Photo taken from MediaEater's photostream."When I first got here there were two dorky teenagers sitting in front of me talking about word origins and Shakespeare," a friend said when I met him to see the Decemberists play Summerstage.
"Dude, don't be a dick about those kids," I said. "If there's anything that typifies Decemberists fans, that's it."
"I'm not making fun of them," he said. "You would have liked them. You could have been friends with them. One of them is trying out for MacBeth."
And there's your Decemberists demographic. In front of us there were eight or nine kids who looked like the coolest people in their A.P. Lit class. They acted the way I do at a Hold Steady show, shouting out the lyrics and dancing surprisingly well; I'm sure they'll all end up at Brown and Middlebury and Swarthmore, where they'll have the times of their lives, and I spent at least half the show watching them and wishing I was 16. There was an Ira Glass look-alike, and to our front left was a Dutch-looking middle-aged couple (the dude had a long blond pony tail, at least) swaying on command.
The core Decemberists demographic had (or aspires to have) high verbal SATs, and during the show you find yourself having conversations about things like whether it's historically accurate for the band walk out to the Soviet anthem when the Decembrist revolt predated the Russian Revolution by almost a century.
It's a strange band and a stranger crowd. When I first saw them play Irving Plaza in May 2005, I thought they were clever and above-average but essentially a novelty act. Tonight they had a couple thousand crossword aficionados and their teenagers bouncing on fake turf at Summerstage. If nothing else, they're building a dedicated, endearing cult following among people who like songs about sick orphans and whales. Or, to twist a Floppian catch-phrase, they're a "Prairie Home Companion" for the New American Century.
Perhaps as a result, Colin Meloy has grown from a competent, likable performer to a confident, impressive one. He visibly enjoys himself, hopping around stage like a drunk librarian at the thesaurus convention. Meloy literally stage manages the crowd: telling everyone to sit down on the turf, telling everyone to scream at an assigned point, telling everyone to repeat words or to wiggle their fingers in the air like ticker-tape. The crowd, being full of obedient A.P. Lit students, is thrilled to follow along.
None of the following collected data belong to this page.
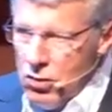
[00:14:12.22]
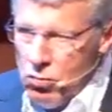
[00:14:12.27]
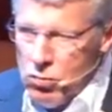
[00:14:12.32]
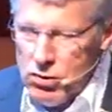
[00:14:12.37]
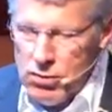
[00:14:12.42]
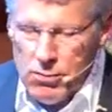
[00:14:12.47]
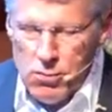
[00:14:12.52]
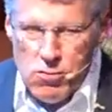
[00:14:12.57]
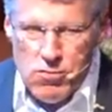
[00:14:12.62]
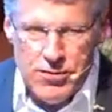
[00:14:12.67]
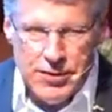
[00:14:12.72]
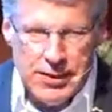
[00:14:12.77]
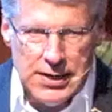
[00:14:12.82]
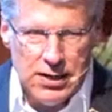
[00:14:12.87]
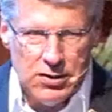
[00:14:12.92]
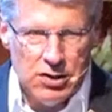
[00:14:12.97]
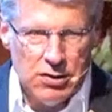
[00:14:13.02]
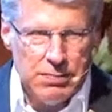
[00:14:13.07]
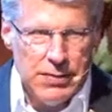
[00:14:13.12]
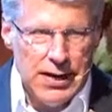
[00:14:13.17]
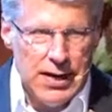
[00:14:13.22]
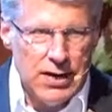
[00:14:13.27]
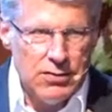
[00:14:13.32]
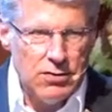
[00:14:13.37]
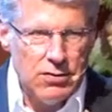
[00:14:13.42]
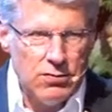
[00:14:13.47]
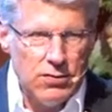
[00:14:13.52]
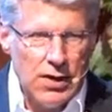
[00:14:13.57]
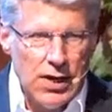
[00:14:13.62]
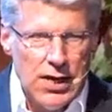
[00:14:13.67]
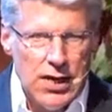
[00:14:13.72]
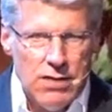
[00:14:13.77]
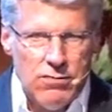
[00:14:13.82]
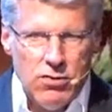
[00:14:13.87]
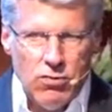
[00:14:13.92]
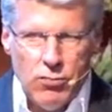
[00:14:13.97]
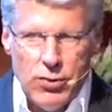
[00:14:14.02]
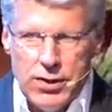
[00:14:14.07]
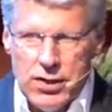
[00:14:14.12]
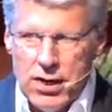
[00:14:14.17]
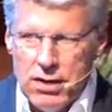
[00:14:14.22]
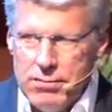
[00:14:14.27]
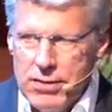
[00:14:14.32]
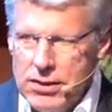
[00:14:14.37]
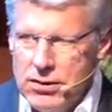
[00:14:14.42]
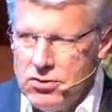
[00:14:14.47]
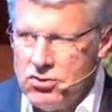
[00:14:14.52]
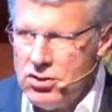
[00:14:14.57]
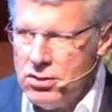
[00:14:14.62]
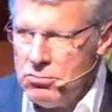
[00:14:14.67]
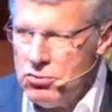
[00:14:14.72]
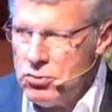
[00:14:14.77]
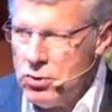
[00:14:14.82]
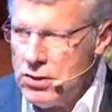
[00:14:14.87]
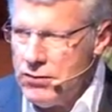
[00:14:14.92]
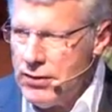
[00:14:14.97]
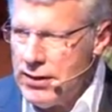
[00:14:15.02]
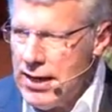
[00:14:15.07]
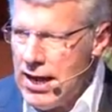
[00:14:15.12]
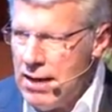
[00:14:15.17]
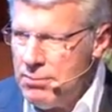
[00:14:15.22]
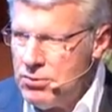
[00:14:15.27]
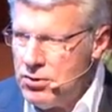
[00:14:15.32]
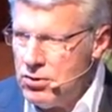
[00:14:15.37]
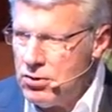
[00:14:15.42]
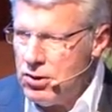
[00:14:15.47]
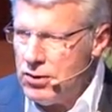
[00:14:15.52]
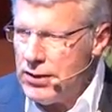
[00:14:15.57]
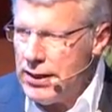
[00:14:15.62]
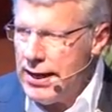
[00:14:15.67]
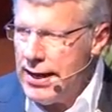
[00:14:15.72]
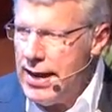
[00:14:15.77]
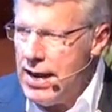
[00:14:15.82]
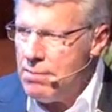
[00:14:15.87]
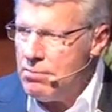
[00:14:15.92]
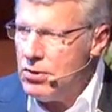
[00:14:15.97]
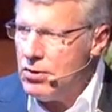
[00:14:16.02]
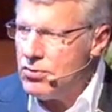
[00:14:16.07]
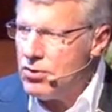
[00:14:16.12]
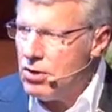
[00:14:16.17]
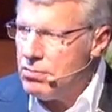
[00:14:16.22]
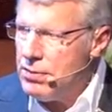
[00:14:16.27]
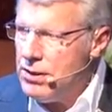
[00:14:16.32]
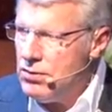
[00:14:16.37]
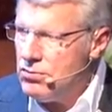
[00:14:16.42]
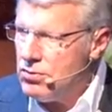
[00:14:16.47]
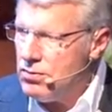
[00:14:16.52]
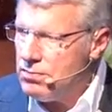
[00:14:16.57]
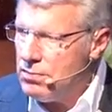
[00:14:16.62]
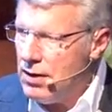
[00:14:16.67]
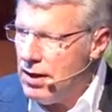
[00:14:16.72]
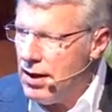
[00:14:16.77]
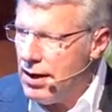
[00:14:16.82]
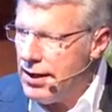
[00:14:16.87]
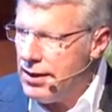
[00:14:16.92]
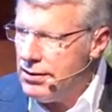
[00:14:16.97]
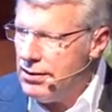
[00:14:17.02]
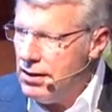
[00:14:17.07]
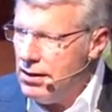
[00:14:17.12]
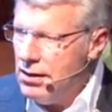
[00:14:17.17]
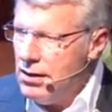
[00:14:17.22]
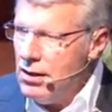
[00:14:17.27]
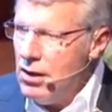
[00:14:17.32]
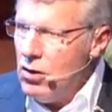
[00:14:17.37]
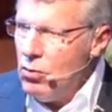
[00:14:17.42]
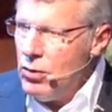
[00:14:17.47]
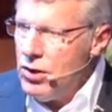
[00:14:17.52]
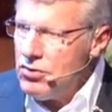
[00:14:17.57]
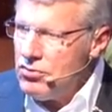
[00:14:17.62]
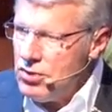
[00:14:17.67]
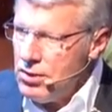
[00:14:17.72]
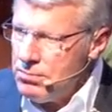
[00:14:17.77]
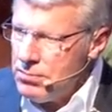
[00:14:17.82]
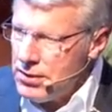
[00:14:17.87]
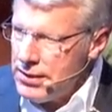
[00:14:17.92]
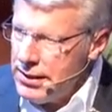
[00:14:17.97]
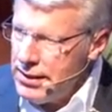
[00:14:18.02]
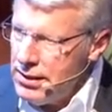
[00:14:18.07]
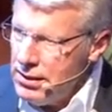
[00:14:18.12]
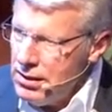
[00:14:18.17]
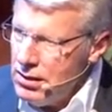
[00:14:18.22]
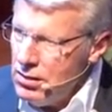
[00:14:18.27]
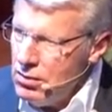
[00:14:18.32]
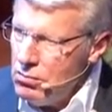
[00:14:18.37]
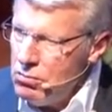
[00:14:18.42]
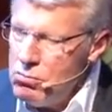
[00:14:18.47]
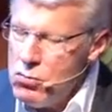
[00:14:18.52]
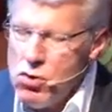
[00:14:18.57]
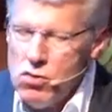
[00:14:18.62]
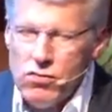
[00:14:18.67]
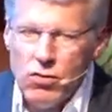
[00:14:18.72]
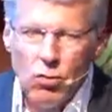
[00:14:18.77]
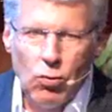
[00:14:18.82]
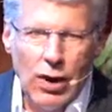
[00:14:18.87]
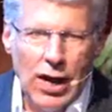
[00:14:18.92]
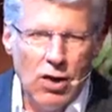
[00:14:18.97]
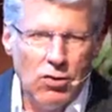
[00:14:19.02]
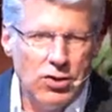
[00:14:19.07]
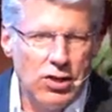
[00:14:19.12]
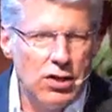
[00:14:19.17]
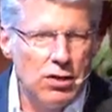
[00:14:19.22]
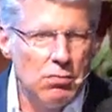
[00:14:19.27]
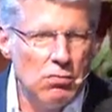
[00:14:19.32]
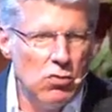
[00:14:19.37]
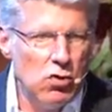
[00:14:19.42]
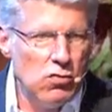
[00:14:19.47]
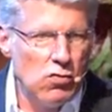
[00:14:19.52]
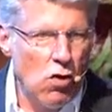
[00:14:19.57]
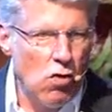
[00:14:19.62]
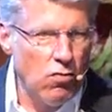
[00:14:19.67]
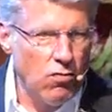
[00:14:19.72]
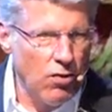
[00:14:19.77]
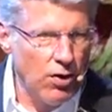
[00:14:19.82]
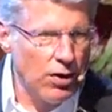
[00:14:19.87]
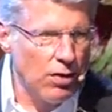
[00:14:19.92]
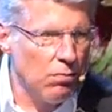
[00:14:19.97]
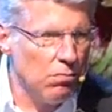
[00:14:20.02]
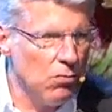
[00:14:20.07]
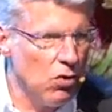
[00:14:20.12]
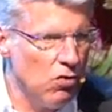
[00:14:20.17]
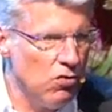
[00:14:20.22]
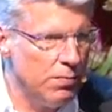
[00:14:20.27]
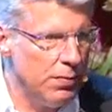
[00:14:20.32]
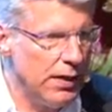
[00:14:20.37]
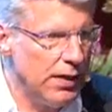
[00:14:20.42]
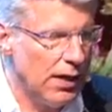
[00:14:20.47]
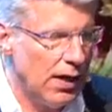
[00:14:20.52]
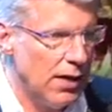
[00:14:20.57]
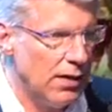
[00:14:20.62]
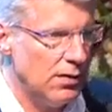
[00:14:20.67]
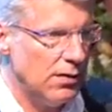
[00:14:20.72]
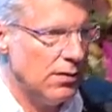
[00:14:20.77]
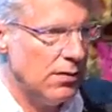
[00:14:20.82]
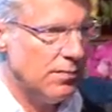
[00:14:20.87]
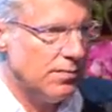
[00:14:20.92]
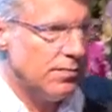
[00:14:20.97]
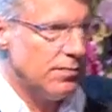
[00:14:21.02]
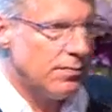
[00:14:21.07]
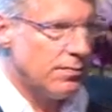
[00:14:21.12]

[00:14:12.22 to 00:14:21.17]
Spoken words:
When we're moving down the path of life, if we come into some sort of an obstacle that hampers our peace of mind, we simply move around it, move over it, move beyond it.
With books, bands and movies, sometimes it isn't whether the work connects with you personally but whether it succeeds according to the goals it set. I've got all four of the Decemberists' albums, plus The Tain, but I don't fundamentally love them. I'm a sucker for lyrics and story songs. This band, like The Mountain Goats and Sufjan Stevens, they don't really hit me in any kind of deep way, but these weird, neatly crafted little stories work well for what they are. The Decemberists are like clever conversation at a formal cocktail party, or an Andrea Barrett short story: all charming and erudite, very likable, probably won't throw a drink in your face.
Still. On the subway ride up I listened to The White Stripes and when I got home I listened to the Black Keys. When I see a band I want the guitars to make my ears bleed, and my voicebox to hurt, and I want to lose my balance and fall down at least three times, and then walk outside with sweaty hair sticking to my forehead: floor seats to The White Stripes at the Garden; head-butting strangers when The Hold Steady plays Warsaw.
The Decemberists play with different rules, and their dorky-chic fans devour every second. So there I am in Central Park, watching planes in the distance, sort of loving the city and its people, watching the coolest kids in A.P. Lit choreograph moves to "The Chimbley Sweep," pointing out the Ira Glass look-alike to my friend and thinking about how reassuring it is to have a quirky, stylized band like this and a quirky, embraceable crowd like that accessible when I want them.